(Task data)
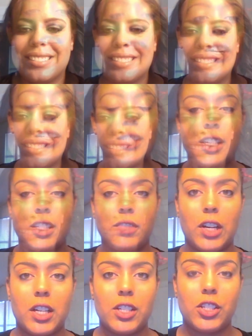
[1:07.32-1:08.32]
First things
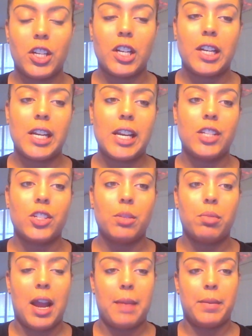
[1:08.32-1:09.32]
first, you're going to need your
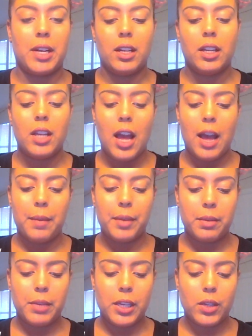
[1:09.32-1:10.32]
primer. I'm
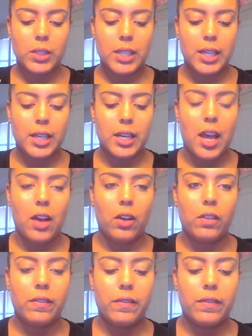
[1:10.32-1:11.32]
going to be using e.l.f.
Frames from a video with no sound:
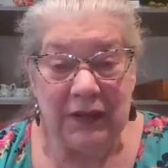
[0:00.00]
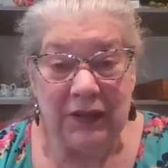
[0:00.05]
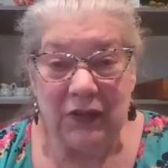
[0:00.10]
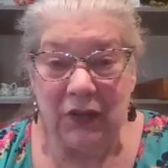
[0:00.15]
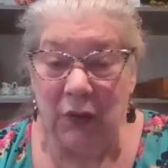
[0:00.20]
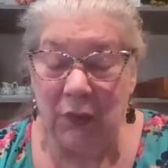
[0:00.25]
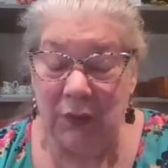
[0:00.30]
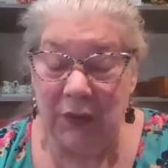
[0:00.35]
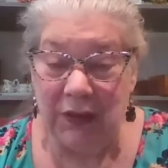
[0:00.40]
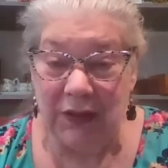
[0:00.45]

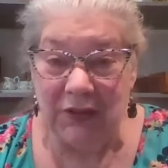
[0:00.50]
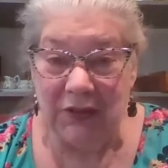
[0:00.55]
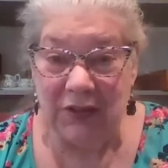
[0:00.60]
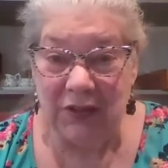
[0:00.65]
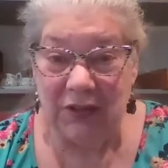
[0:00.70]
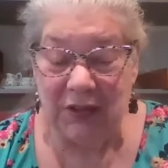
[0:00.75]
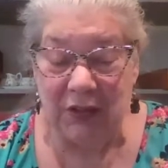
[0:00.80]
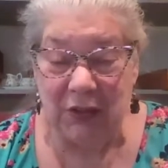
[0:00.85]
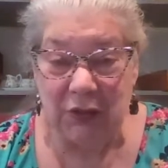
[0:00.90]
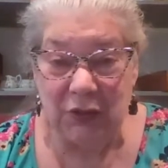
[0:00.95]
going into
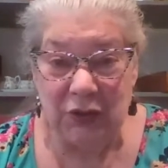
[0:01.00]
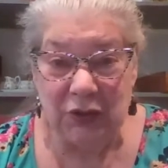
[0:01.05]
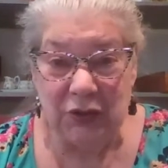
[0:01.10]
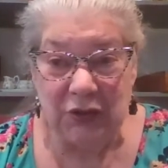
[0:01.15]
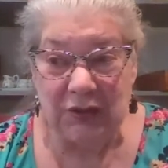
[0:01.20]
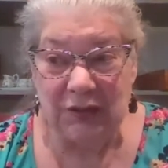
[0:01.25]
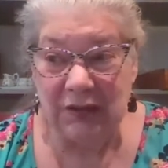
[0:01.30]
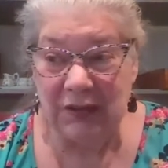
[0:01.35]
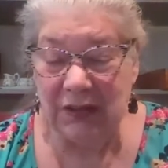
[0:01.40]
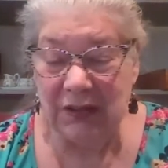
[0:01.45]
the
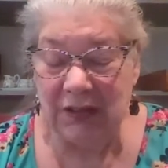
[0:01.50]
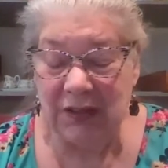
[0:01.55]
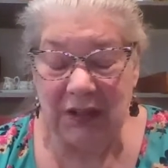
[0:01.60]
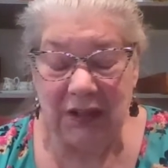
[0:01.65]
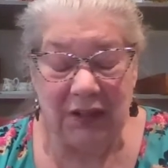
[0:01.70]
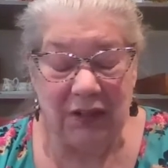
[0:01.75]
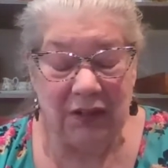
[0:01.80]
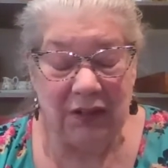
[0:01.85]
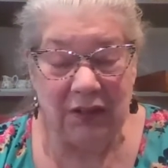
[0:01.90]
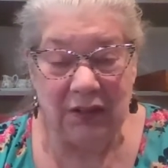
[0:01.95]
ocean,
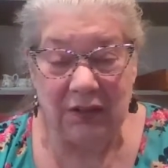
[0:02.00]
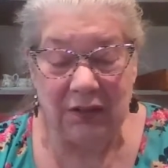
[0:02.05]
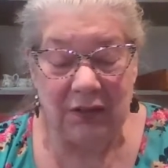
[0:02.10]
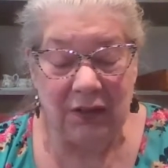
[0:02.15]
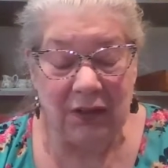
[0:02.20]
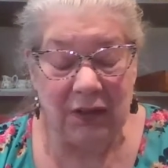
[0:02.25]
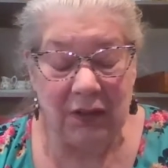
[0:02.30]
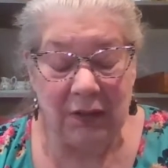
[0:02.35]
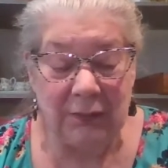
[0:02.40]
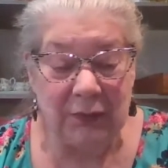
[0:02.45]
and our
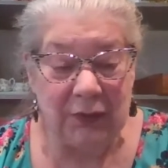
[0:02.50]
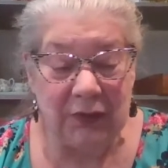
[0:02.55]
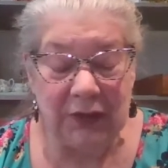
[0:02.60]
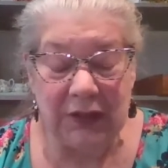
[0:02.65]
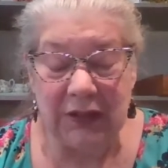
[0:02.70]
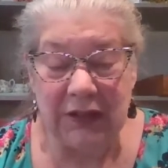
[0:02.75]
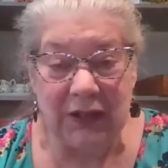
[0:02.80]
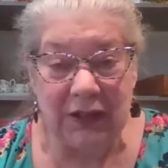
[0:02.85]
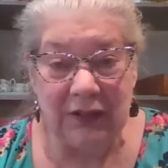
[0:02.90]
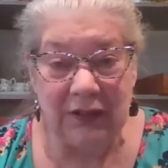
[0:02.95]

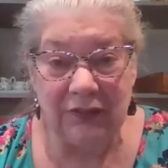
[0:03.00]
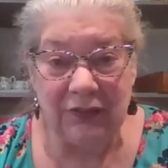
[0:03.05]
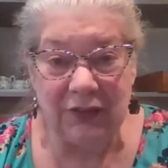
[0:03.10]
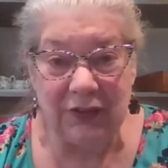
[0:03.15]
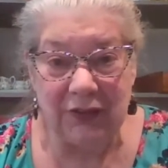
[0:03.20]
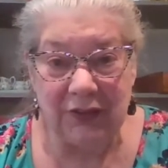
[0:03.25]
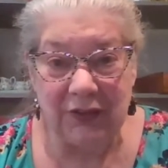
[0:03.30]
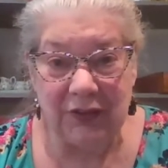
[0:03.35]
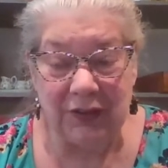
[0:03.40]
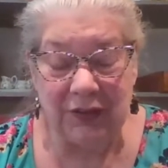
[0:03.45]
marine life
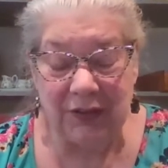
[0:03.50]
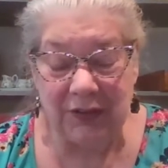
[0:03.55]
are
(End Task data)
[Work to be completed]
Pictures are to be left out; repeat all the remaining data exactly.

[Answer box]
[1:07.32-1:08.32]
First things
[1:08.32-1:09.32]
first, you're going to need your
[1:09.32-1:10.32]
primer. I'm
[1:10.32-1:11.32]
going to be using e.l.f.
Frames from a video with no sound:
[0:00.00]
[0:00.05]
[0:00.10]
[0:00.15]
[0:00.20]
[0:00.25]
[0:00.30]
[0:00.35]
[0:00.40]
[0:00.45]

[0:00.50]
[0:00.55]
[0:00.60]
[0:00.65]
[0:00.70]
[0:00.75]
[0:00.80]
[0:00.85]
[0:00.90]
[0:00.95]
going into
[0:01.00]
[0:01.05]
[0:01.10]
[0:01.15]
[0:01.20]
[0:01.25]
[0:01.30]
[0:01.35]
[0:01.40]
[0:01.45]
the
[0:01.50]
[0:01.55]
[0:01.60]
[0:01.65]
[0:01.70]
[0:01.75]
[0:01.80]
[0:01.85]
[0:01.90]
[0:01.95]
ocean,
[0:02.00]
[0:02.05]
[0:02.10]
[0:02.15]
[0:02.20]
[0:02.25]
[0:02.30]
[0:02.35]
[0:02.40]
[0:02.45]
and our
[0:02.50]
[0:02.55]
[0:02.60]
[0:02.65]
[0:02.70]
[0:02.75]
[0:02.80]
[0:02.85]
[0:02.90]
[0:02.95]

[0:03.00]
[0:03.05]
[0:03.10]
[0:03.15]
[0:03.20]
[0:03.25]
[0:03.30]
[0:03.35]
[0:03.40]
[0:03.45]
marine life
[0:03.50]
[0:03.55]
are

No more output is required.